Phase Three: Gaining Control

After accomplishing phase two, the insider threat moves to gain control over more than half of the positions within a corporate environment; it could be less, depending on the industry and company. Should that occur, the threat could:

  • Tear down and destroy long-standing working relationships with vendors, investors, other consulting firms, employees and contractors;
  • Exfiltrate massive amounts of corporate data to external sources;
  • Sell corporate information and data that can affect company stock, the outcome of shareholder meetings and annual reports regarding operating expenses and profits;
  • Blackmail employees and consultants via social engineering, coercion, bribery, threats, harassment and intimidation tactics to gain access to insider information; and
  • Engineer an industrial sabotage operation to steal intellectual property that would be virtually impossible to detect or stop.

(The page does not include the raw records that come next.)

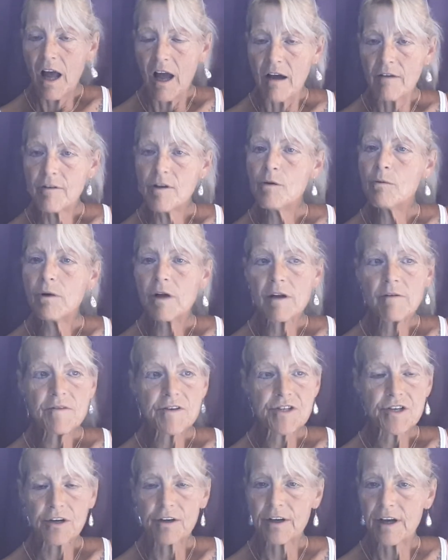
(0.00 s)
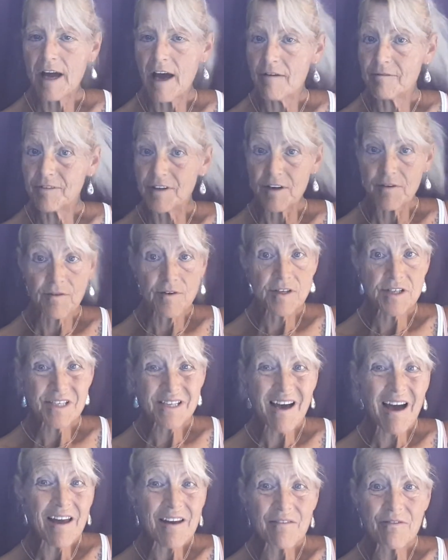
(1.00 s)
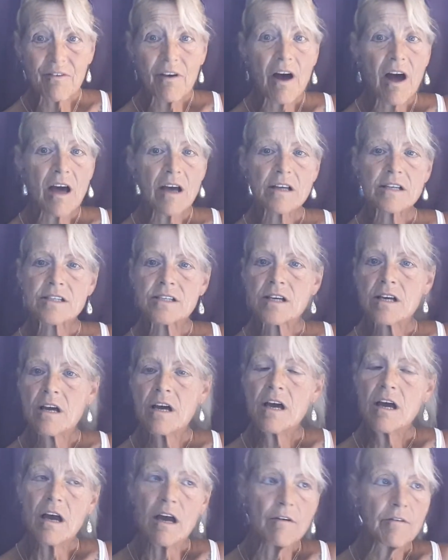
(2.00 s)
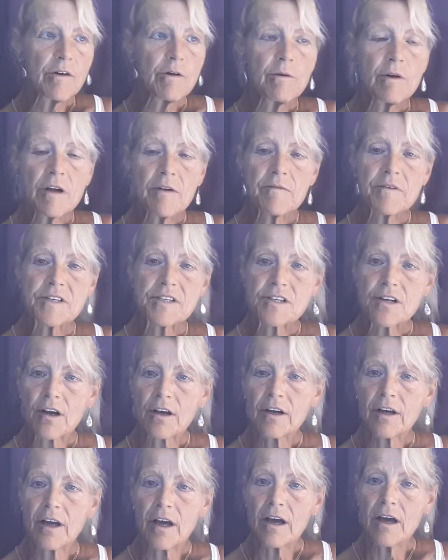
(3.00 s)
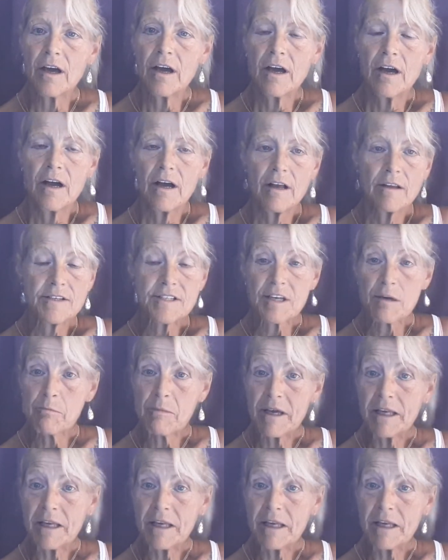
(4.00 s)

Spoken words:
Every one of us are going to have different side effects. Every one of us are going to, some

If an insider threat is allowed to reach this level of control within a company, the damage done would be exceedingly difficult if not impossible to reverse. It would also likely result in one or more data breaches, all but assuring the organization becomes a public spectacle.

Countermeasures to Mitigate Risk

Projects

To mitigate the risk of an insider threat establishing and maintaining majority control over projects, the project management office within a company should establish well-defined processes and cost accounting methods tied to timelines and resources. Personnel should be required to use standard project management software — not an amalgam of text files, hand-scribbled notes, emails, documents and spreadsheets.

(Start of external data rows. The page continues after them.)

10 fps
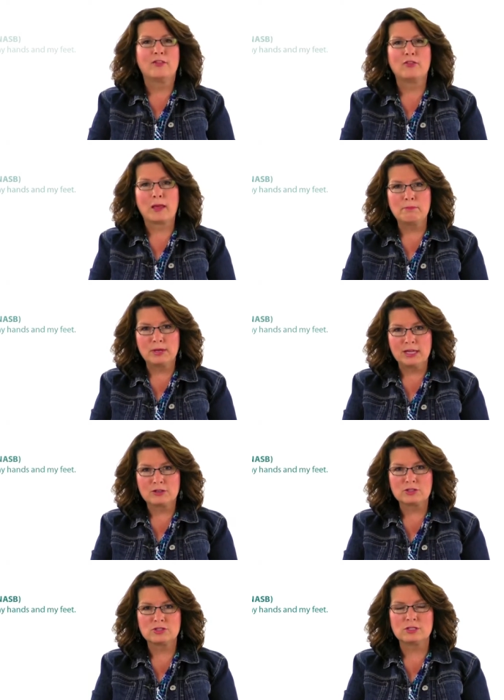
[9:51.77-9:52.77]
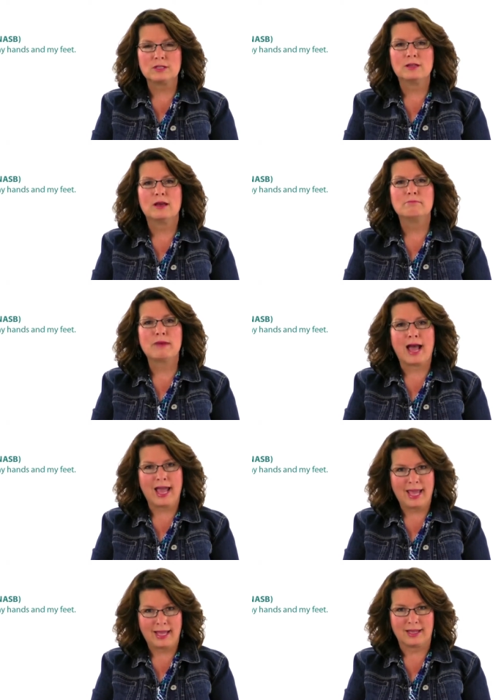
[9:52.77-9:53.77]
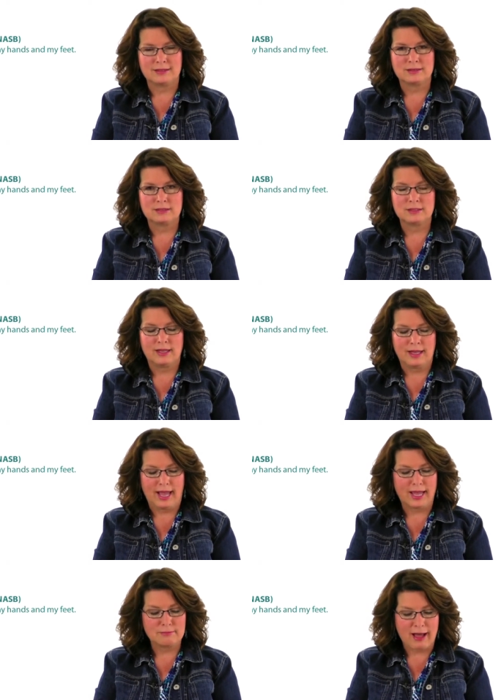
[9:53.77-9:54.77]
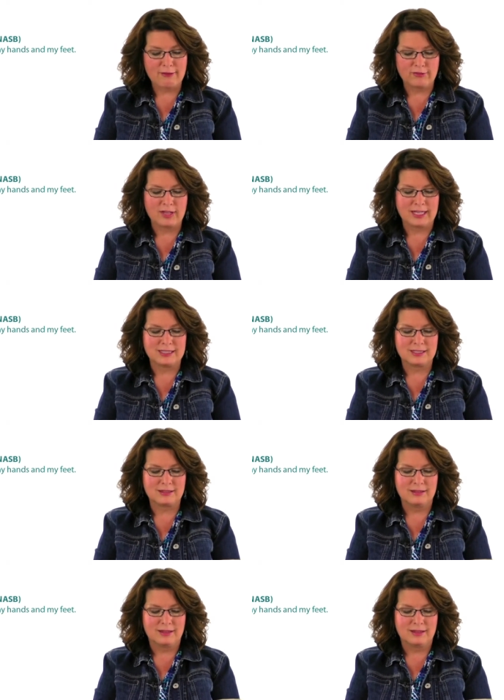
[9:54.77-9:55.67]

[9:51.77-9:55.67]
"They pierced my hands and my feet,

Personnel should also be required to understand resource leveling and how to calculate timelines in the correct manner. The project management office should be sourcing project resources, documenting and reviewing architectural diagrams, ordering infrastructure, configuring services and designing and building software. Anyone working on the project should be required to change job roles on an annual or biannual basis or rotate to another project entirely.

Programs

To mitigate the risk of an insider threat establishing and maintaining majority control over programs, the program management office within a company should establish thorough processes for beginning and ending projects. It also needs to vet potential vendors, consulting firms, independent contractors and subcontractors.

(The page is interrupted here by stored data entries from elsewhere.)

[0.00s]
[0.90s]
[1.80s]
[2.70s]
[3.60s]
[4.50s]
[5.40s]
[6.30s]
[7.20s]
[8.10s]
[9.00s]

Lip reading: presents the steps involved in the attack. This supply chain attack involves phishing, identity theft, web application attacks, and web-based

The office should have all business processes, policies and procedures clearly articulated and precisely defined before anything is initiated — not during the project or after it is complete.

The Corporate Environment

To mitigate the risk of an insider threat establishing and maintaining majority control over the corporate environment, senior leadership and executives should have strict controls and procedures in place to measure the performance of all divisions, projects and programs as well as the personnel within those areas.

Executive leadership should have visibility into all major programs that could affect their position within the global or domestic marketplace, or with consumers of their products and technology. Poor decision-making and project management has a trickle-down effect: It will usually have a greater impact on consumers than internal personnel.

Beyond the social aspects, executive leadership should have visibility into all information security projects at a detailed level. Information security needs to be one of the first lines of defense against insider threats.